→ RECORD EXTRACTS

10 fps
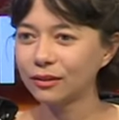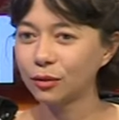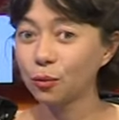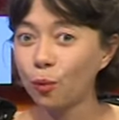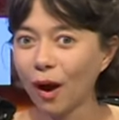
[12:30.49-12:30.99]

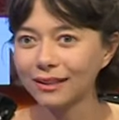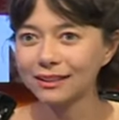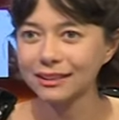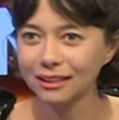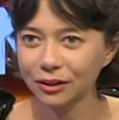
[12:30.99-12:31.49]
the one
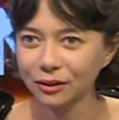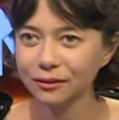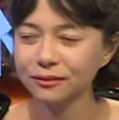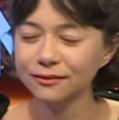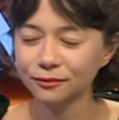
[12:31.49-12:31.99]

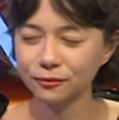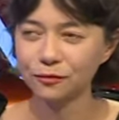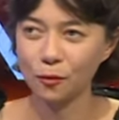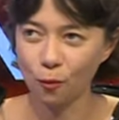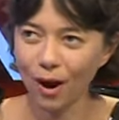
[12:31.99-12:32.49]
single
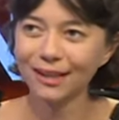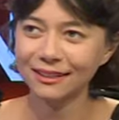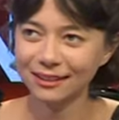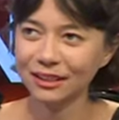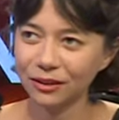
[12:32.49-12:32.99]
the one
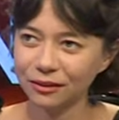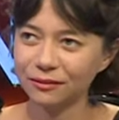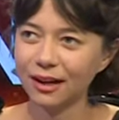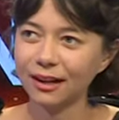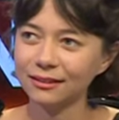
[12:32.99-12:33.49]
single
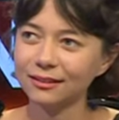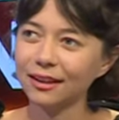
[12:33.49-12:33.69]
that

→ WHAT YOU SHOULD DO
All lines from the line containing "[12:30.99-12:31.49]" through the end of the listing above are to be given again exactly; pictures are not part of the copy.

→ OUTPUT
[12:30.99-12:31.49]
the one
[12:31.49-12:31.99]

[12:31.99-12:32.49]
single
[12:32.49-12:32.99]
the one
[12:32.99-12:33.49]
single
[12:33.49-12:33.69]
that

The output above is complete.